** WHAT YOU ARE ASKED TO DO **
Check each line below for the word "video". How many have it? Answer with the number only.

INFORMATION SUPPLIED START

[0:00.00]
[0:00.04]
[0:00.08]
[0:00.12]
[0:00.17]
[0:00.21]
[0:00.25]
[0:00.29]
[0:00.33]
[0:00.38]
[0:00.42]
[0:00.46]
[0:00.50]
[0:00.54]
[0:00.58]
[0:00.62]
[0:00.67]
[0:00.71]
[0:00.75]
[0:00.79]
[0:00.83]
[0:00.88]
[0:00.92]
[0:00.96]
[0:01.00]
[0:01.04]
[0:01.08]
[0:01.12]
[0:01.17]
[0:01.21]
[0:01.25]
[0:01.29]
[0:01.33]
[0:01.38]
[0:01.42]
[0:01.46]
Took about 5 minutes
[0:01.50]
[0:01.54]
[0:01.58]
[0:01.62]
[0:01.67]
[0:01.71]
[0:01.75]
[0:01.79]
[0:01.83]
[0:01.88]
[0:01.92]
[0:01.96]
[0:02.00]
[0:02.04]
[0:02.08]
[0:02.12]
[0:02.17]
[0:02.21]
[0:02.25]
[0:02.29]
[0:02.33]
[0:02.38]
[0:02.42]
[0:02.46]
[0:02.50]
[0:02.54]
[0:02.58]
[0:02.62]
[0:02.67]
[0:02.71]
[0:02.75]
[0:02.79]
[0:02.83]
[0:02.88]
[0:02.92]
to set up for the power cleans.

INFORMATION SUPPLIED END
INFORMATION SUPPLIED START

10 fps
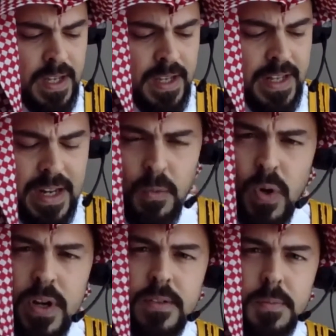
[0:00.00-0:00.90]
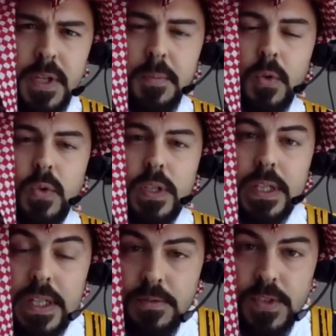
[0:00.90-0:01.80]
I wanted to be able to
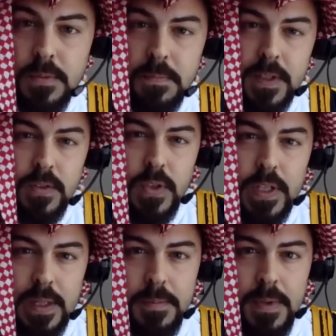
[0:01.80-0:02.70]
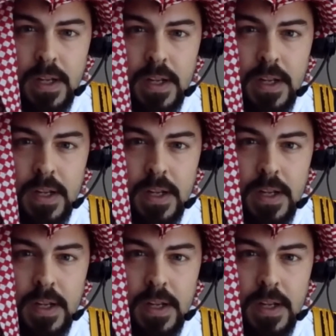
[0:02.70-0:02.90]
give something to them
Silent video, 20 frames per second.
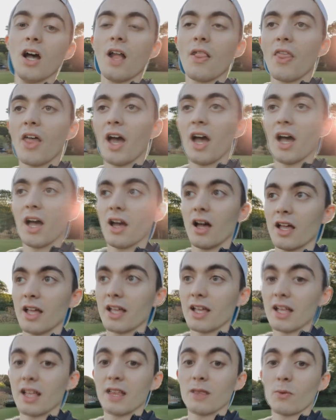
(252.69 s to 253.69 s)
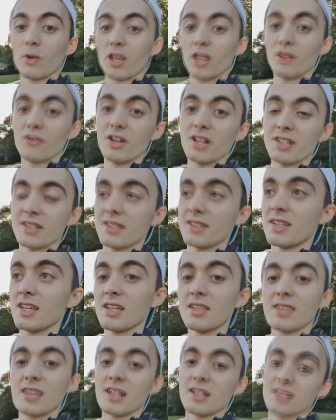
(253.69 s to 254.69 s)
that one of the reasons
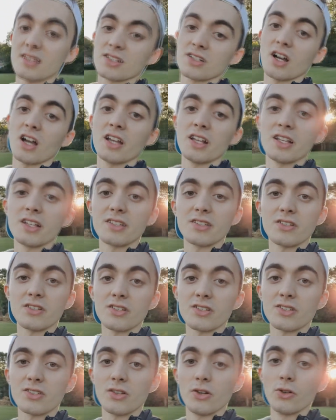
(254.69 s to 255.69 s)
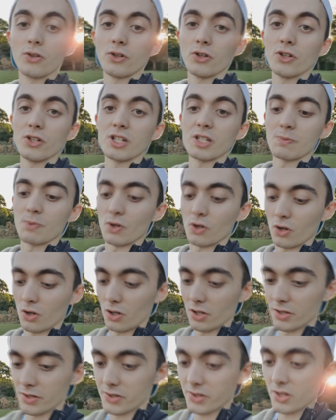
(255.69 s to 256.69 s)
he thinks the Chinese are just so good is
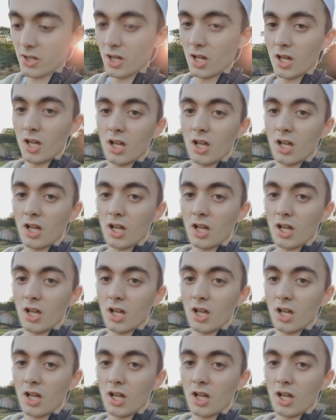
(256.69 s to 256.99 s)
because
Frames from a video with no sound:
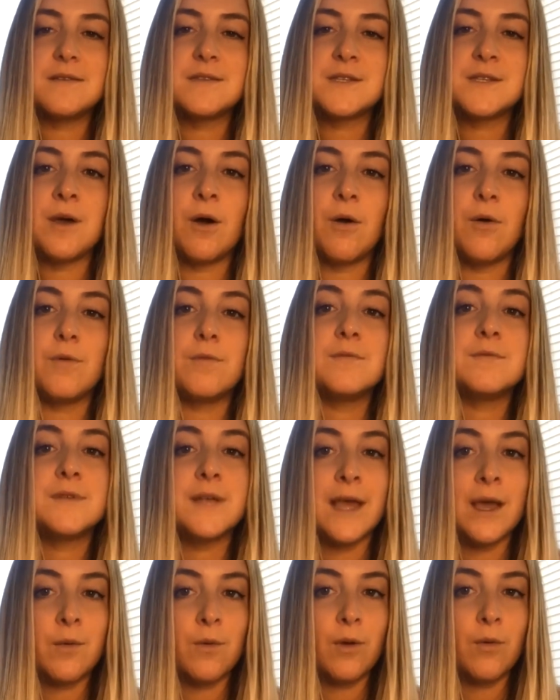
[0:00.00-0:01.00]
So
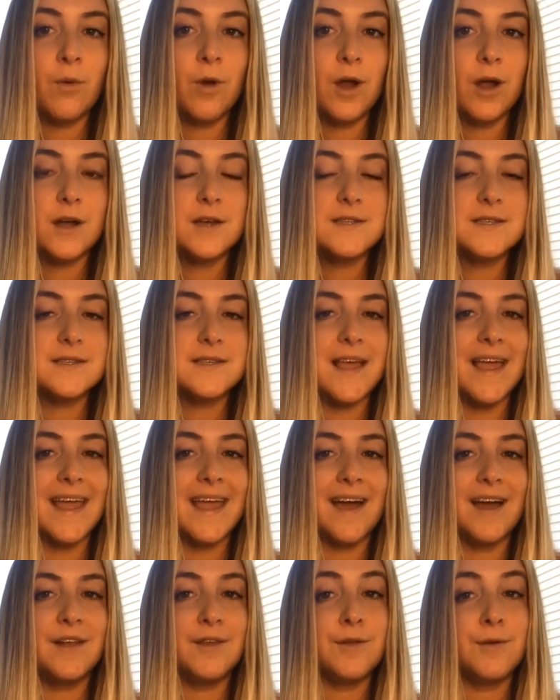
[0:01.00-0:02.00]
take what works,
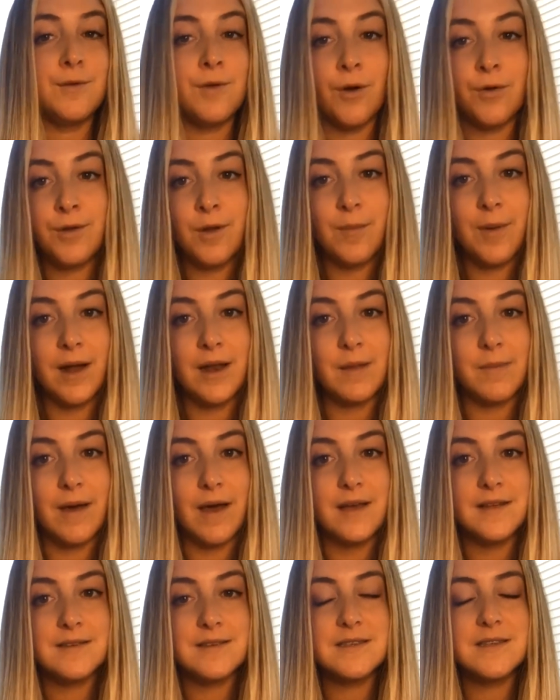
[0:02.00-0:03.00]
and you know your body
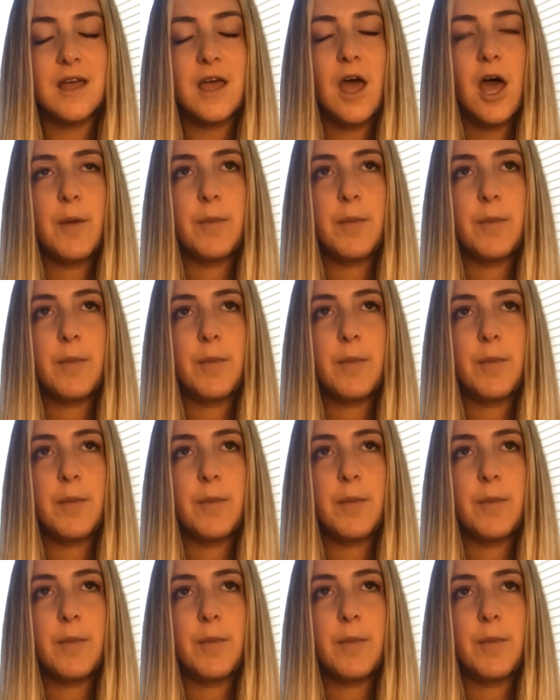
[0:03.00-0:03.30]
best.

INFORMATION SUPPLIED END

** YOUR SOLUTION **
2